== Records to process

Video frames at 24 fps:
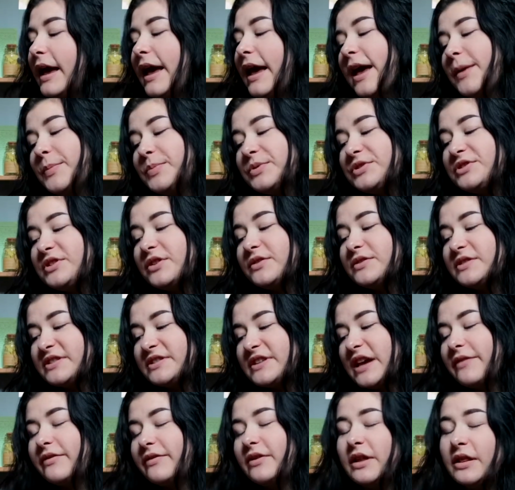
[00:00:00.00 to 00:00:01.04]
Episode
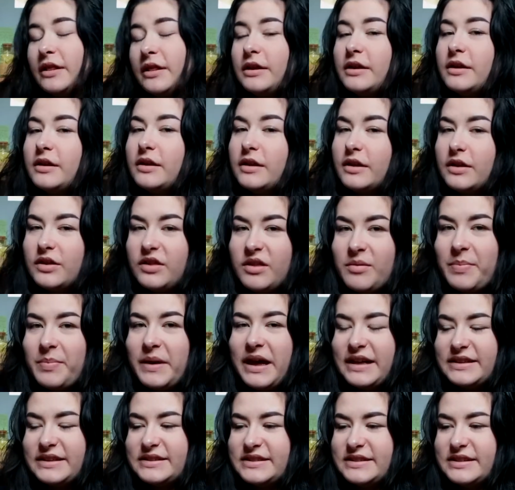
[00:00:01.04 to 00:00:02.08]
7. The
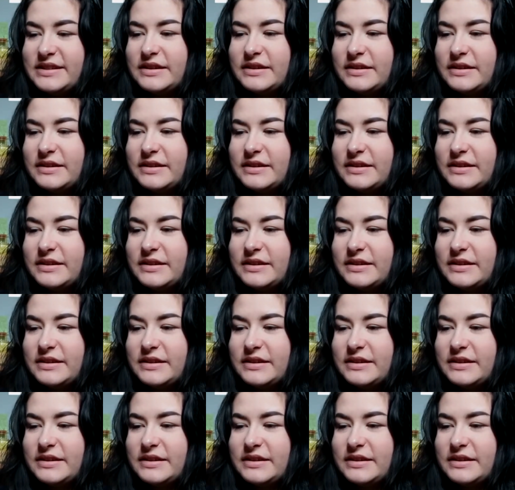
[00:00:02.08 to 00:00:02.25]
bat.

====

Task objective:
Set the pictures aside and reproduce the data above exactly.

Result:
Video frames at 24 fps:
[00:00:00.00 to 00:00:01.04]
Episode
[00:00:01.04 to 00:00:02.08]
7. The
[00:00:02.08 to 00:00:02.25]
bat.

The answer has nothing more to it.